There are many hormones which work with growth hormone and can help it work more effectively in the body. They are Estrogen, Progesterone, Melatonin, DHEA, and Thyroid Hormone.

Estrogen: Slows the loss of minerals from bones and increases blood clotting, however, it decreases oxygen metabolism to the cells and is known to be a factor in breast and uterine cancer.

Progesterone: Essential for the metabolism of glucose and the proper formation of bones, progesterone stimulates the production of new heart cells in the body and suppresses cancer growth.

Melatonin: Produced naturally in the brain by the pineal gland, it stimulates the production of growth hormone and reduces free-radical damage. Melatonin has the ability to stabilize the body's biological rhythms and stimulate the immune system.

DHEA: One of the most powerful hormones for improving brain function, DHEA (dehydroepiandrosterone) is the most abundant hormone found in the bloodstream. The function of DHEA is to serve as a precursor for all other hormones in the body by supplying the body with what it needs to maintain an optimum balance of all hormones that regulate metabolic functions. As we age, the level of DHEA declines dramatically. Low levels of DHEA are linked to such conditions as diabetes, obesity, high cholesterol, heart disease, arthritis, and many other symptoms associated with aging.

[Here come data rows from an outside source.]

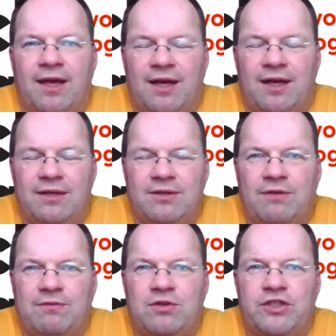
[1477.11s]

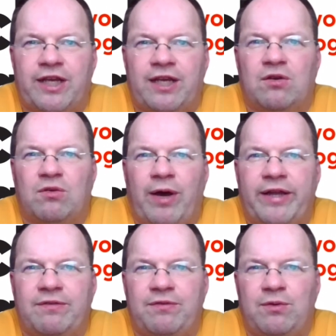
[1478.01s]
You have to check
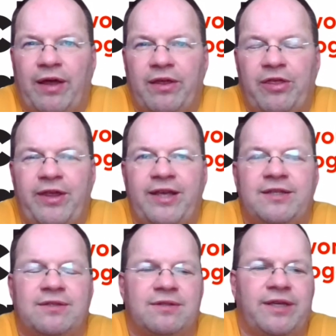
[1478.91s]
quite a few other
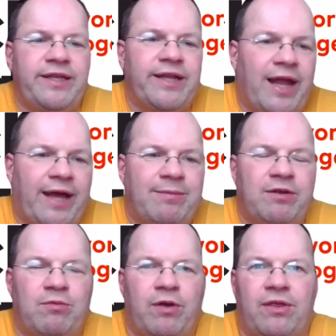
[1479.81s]
things in
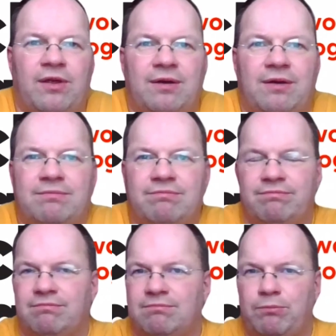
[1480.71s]
alignment with
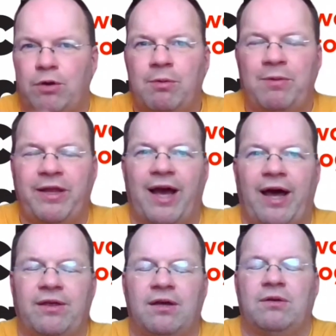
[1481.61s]
probably
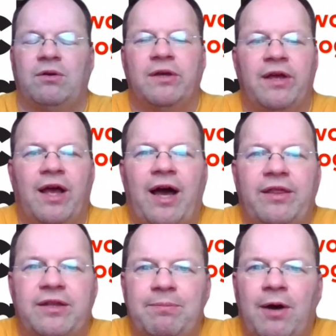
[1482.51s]
other
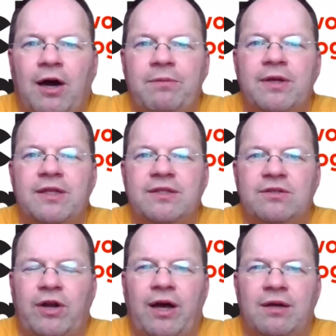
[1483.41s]

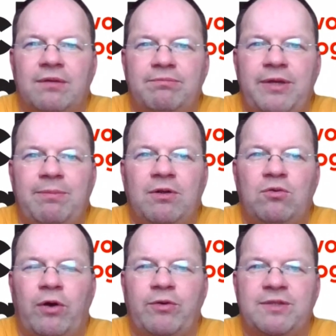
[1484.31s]
departments or people
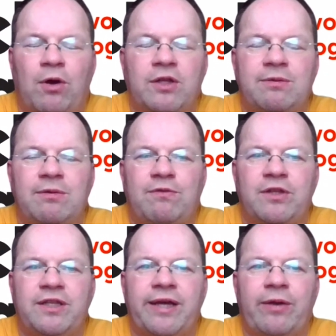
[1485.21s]
who are responsible
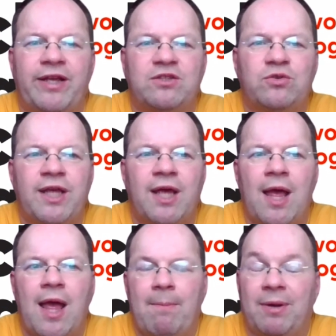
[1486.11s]
for the directory,
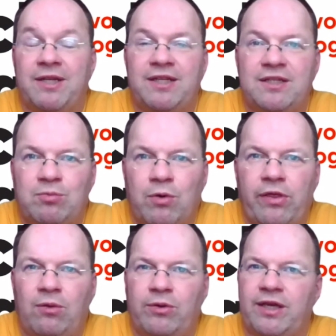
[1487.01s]
but it is
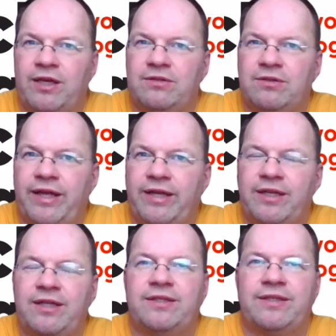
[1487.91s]
worth looking into that.
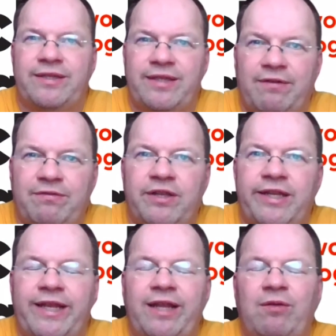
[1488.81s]
It is
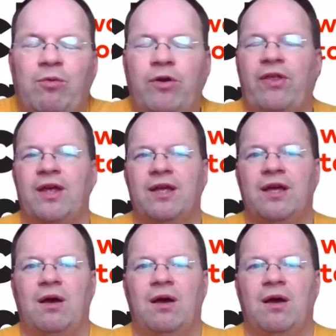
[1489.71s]
definitely worth.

Thyroid Hormone: Thyroid hormones regulate metabolism in every cell. Without these hormones the body's altered metabolism can result in chronic fatigue, or depression. Thyroid hormones can also be extremely useful in overcoming decreased metabolism often associated with prolonged obesity. However, there is concern for potential side effects, therefore they should only be prescribed by a physician.

Somatotropin: This test requires a blood sample. The patient should be fasting (nothing to eat or drink from midnight the night before the test). Stress and/or exercise increases hGH levels, so the patient should be at complete rest for 30 minutes before the blood sample is drawn. If the physician has requested two samples, they should be drawn on consecutive days at approximately the same time on both days, preferably between 6 am and 8 am.

Somatomedin C: This test requires a blood sample. The patient should have nothing to eat or drink from midnight the night before the test.

Growth hormone stimulation: This test requires intravenous administration of medications and the withdrawal of frequent blood samples, which are obtained at 0, 60, and 90 minutes after injection of arginine and/or insulin. The patient should have nothing to eat or drink after midnight the night before the test.

Growth hormone suppression: This test requires two blood samples, one before the test and another two hours after administration of 100 g of glucose solution by mouth. The patient should have nothing to eat or drink after midnight, and physical activity should be limited for 10-12 hours before the test.